*** DATA RECORDS Section Begins ***

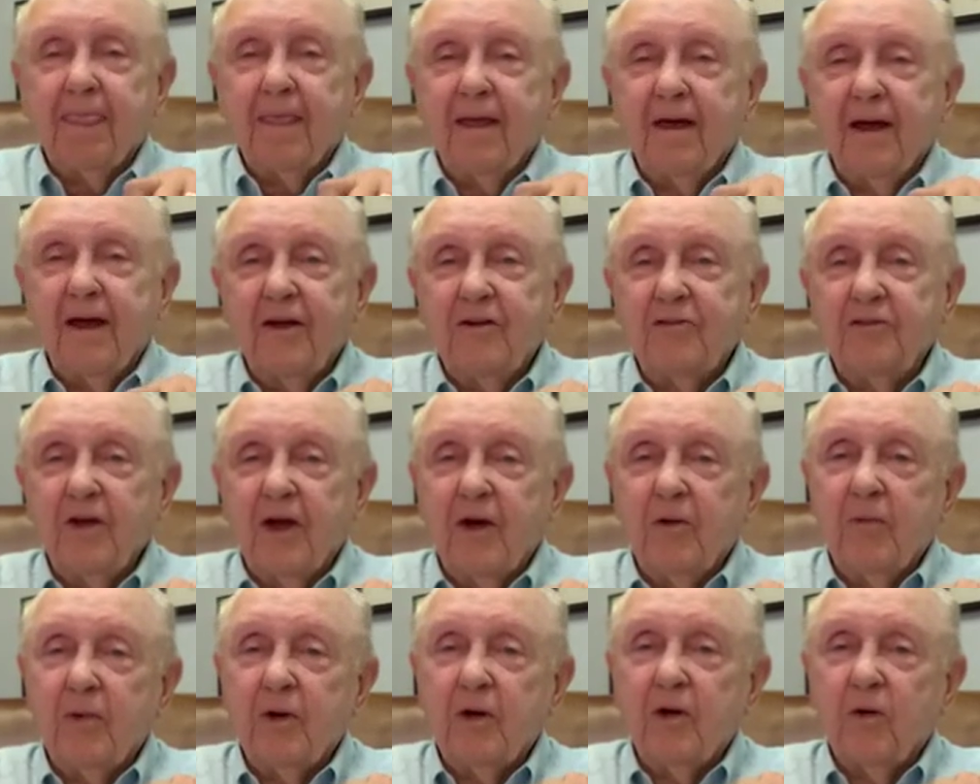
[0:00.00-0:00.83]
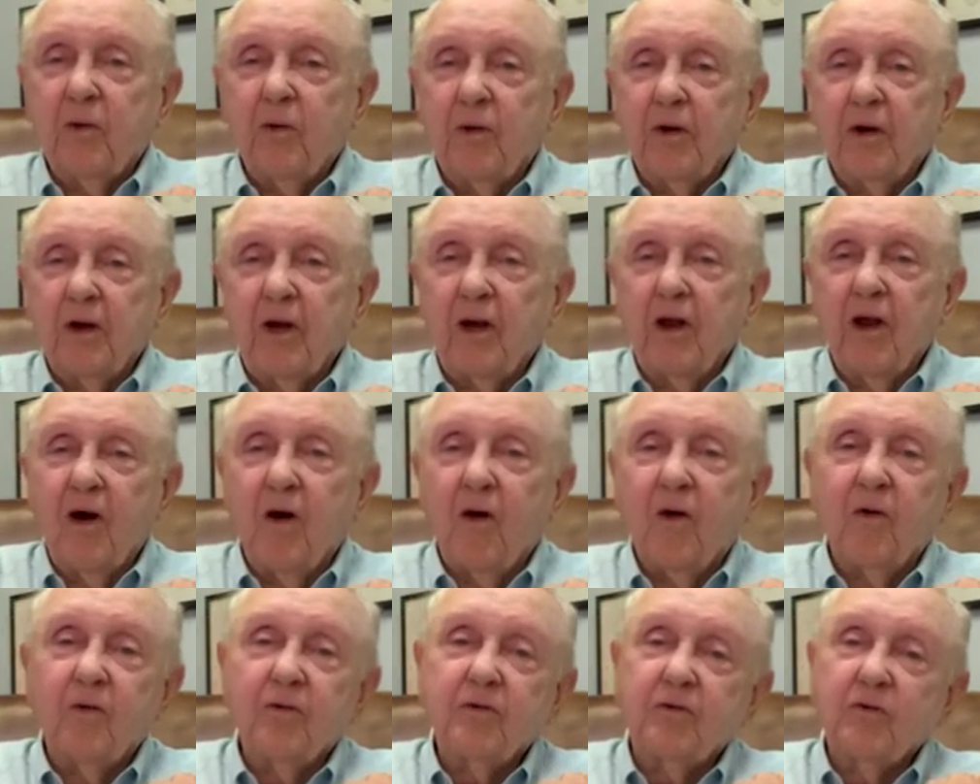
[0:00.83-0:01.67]
as they were going
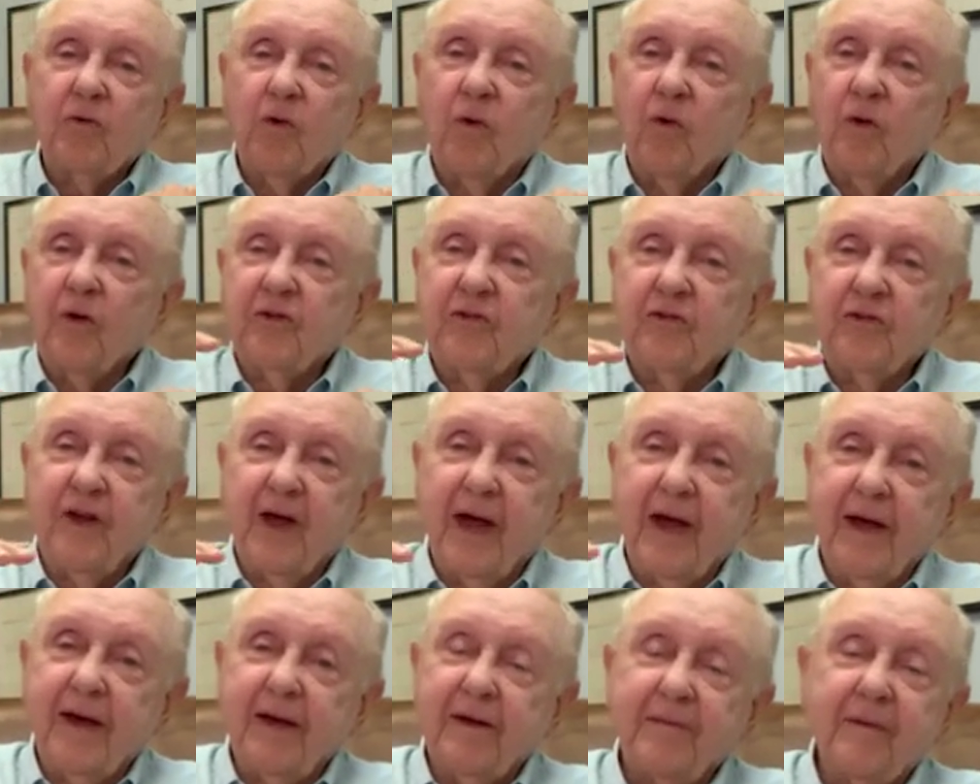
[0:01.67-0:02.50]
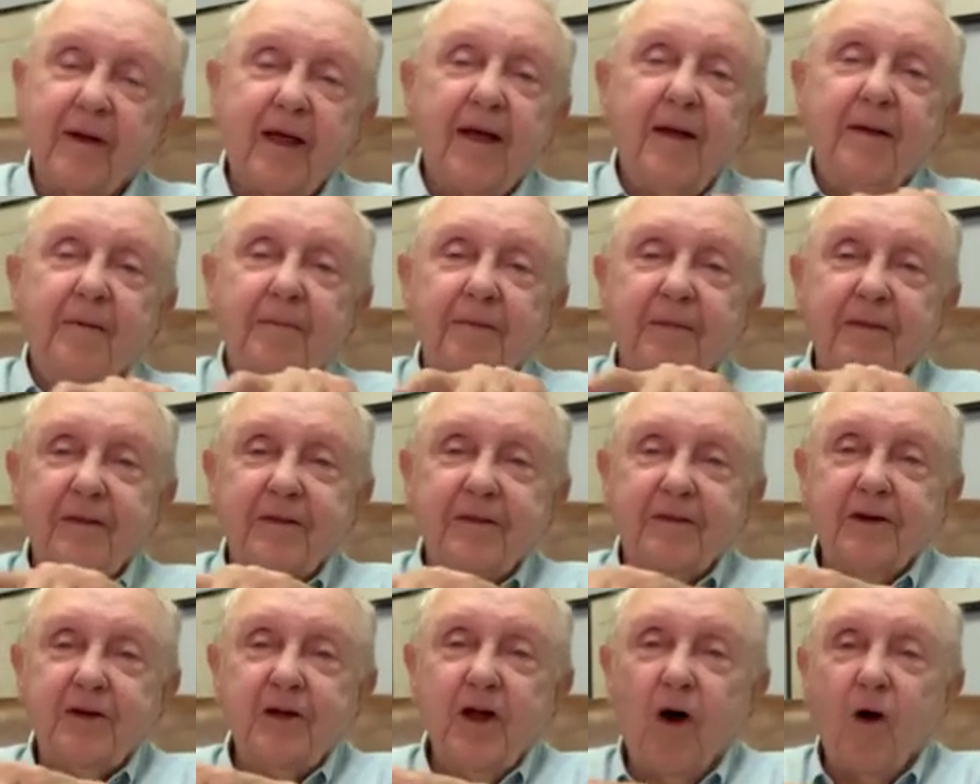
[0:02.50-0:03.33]
along towards town,
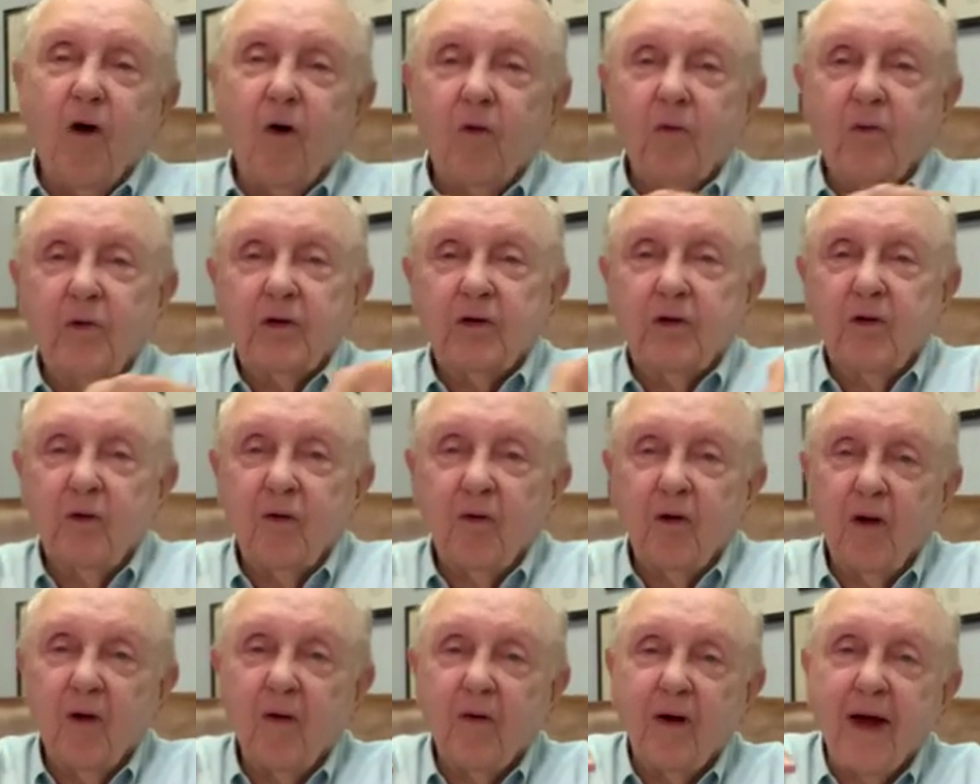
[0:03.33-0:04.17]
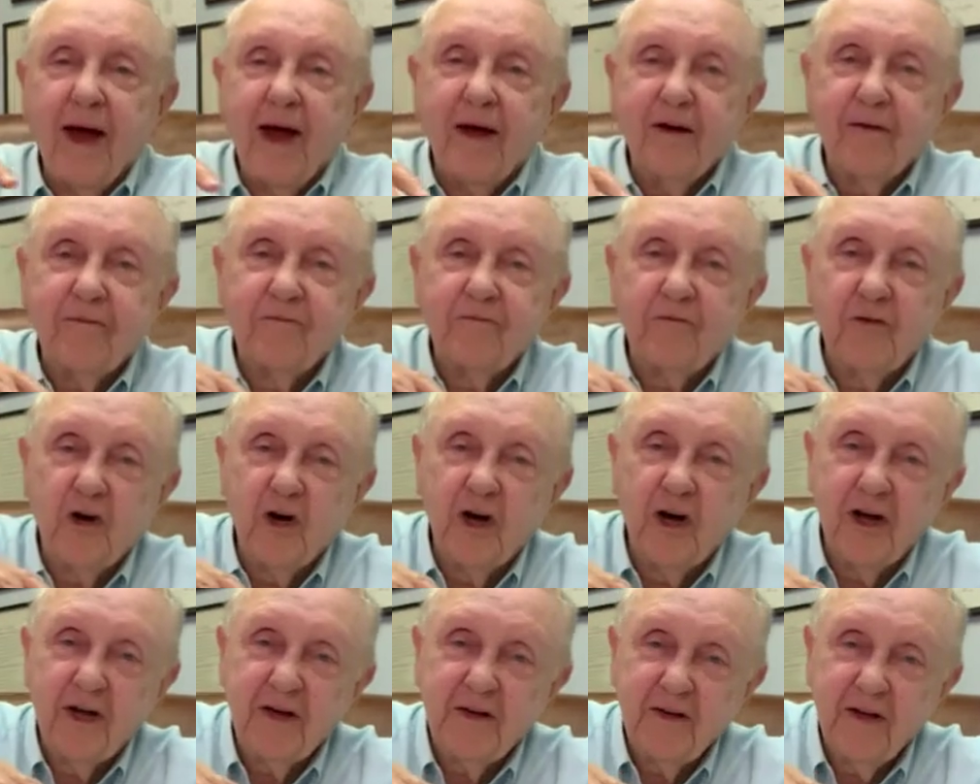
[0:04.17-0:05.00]
the dog would go along out in
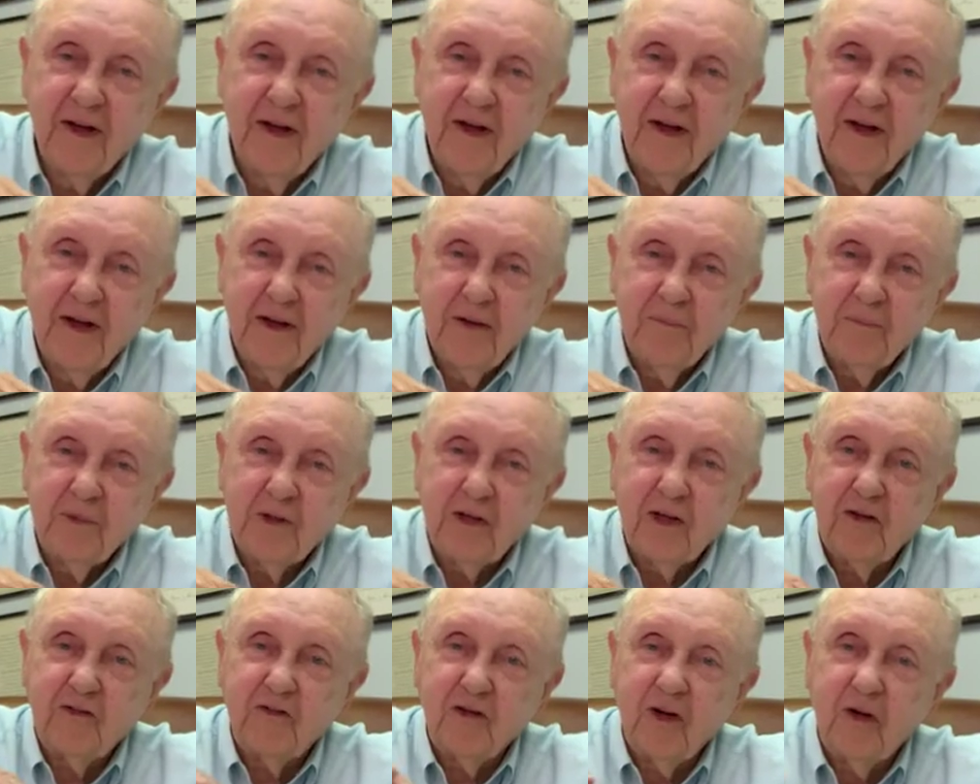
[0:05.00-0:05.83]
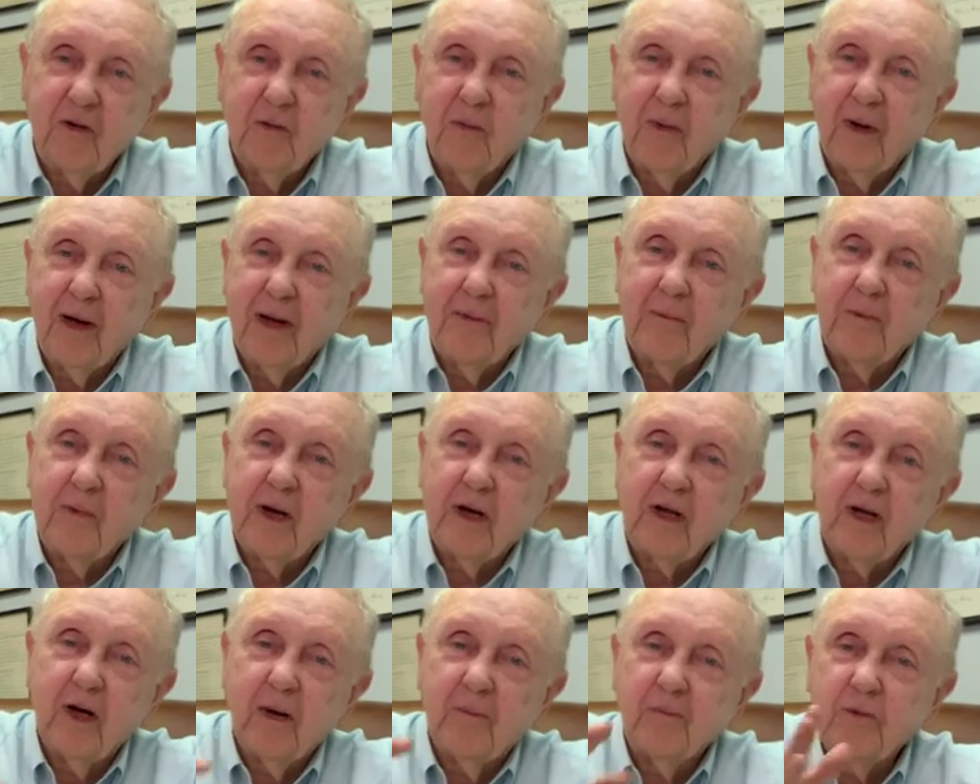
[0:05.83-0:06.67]
front. But they said that whenever
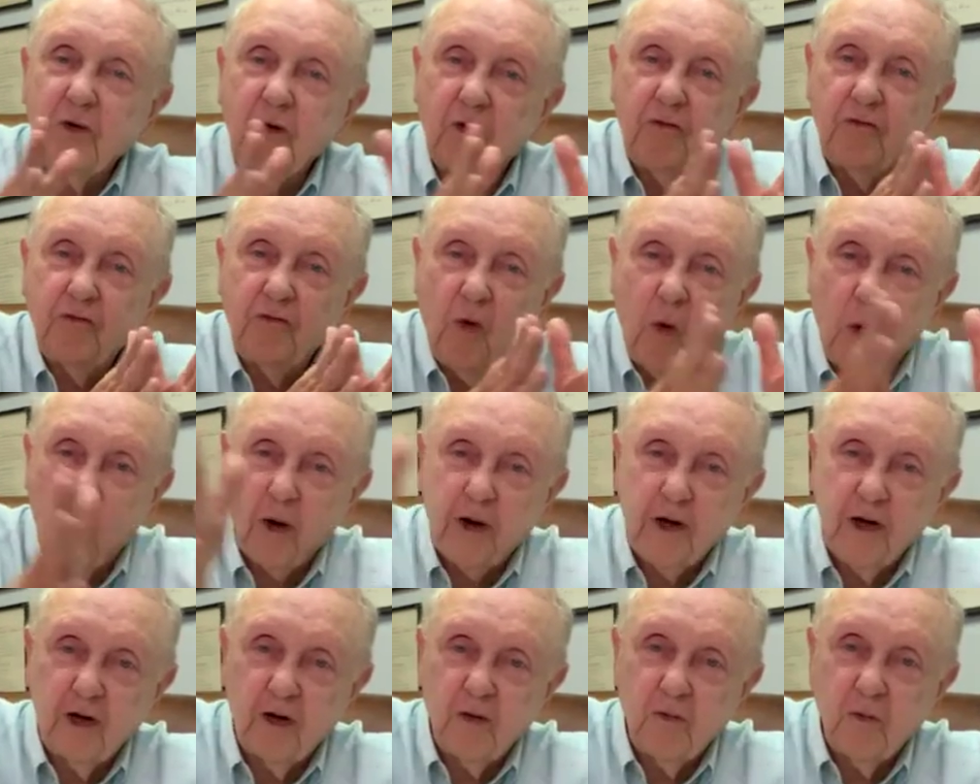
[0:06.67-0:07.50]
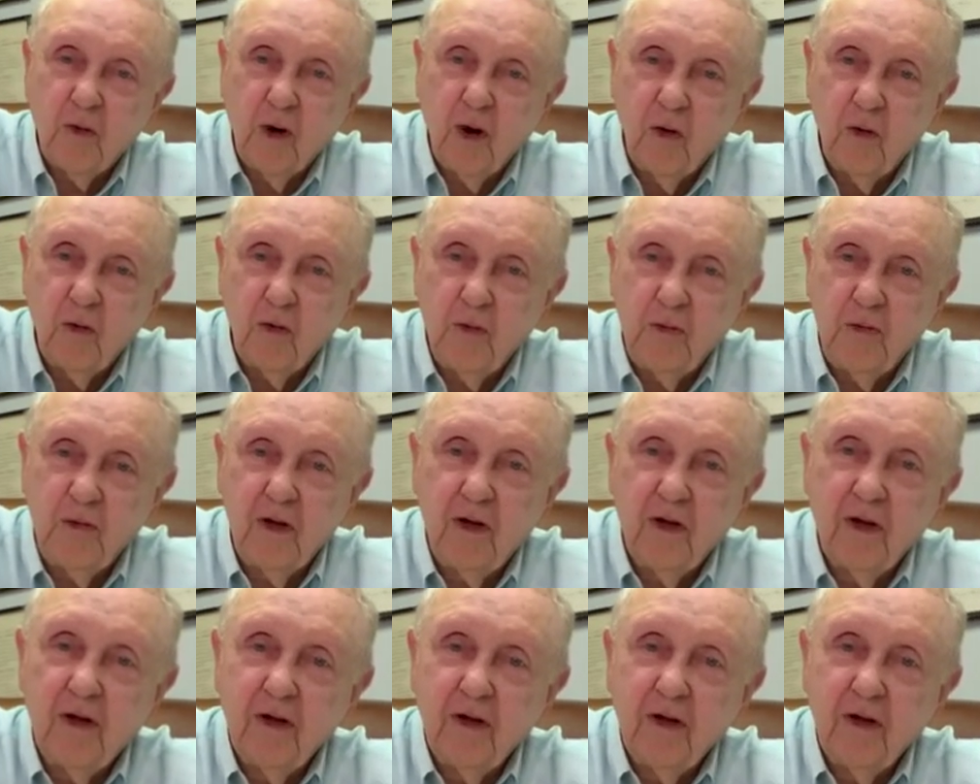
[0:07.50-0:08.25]
it come to a fork in the road,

*** DATA RECORDS Section Ends ***

§ WHAT TO WORK ON: Your copy should match every record exactly and contain no pictures.

§ RESPONSE AREA:
[0:00.00-0:00.83]
[0:00.83-0:01.67]
as they were going
[0:01.67-0:02.50]
[0:02.50-0:03.33]
along towards town,
[0:03.33-0:04.17]
[0:04.17-0:05.00]
the dog would go along out in
[0:05.00-0:05.83]
[0:05.83-0:06.67]
front. But they said that whenever
[0:06.67-0:07.50]
[0:07.50-0:08.25]
it come to a fork in the road,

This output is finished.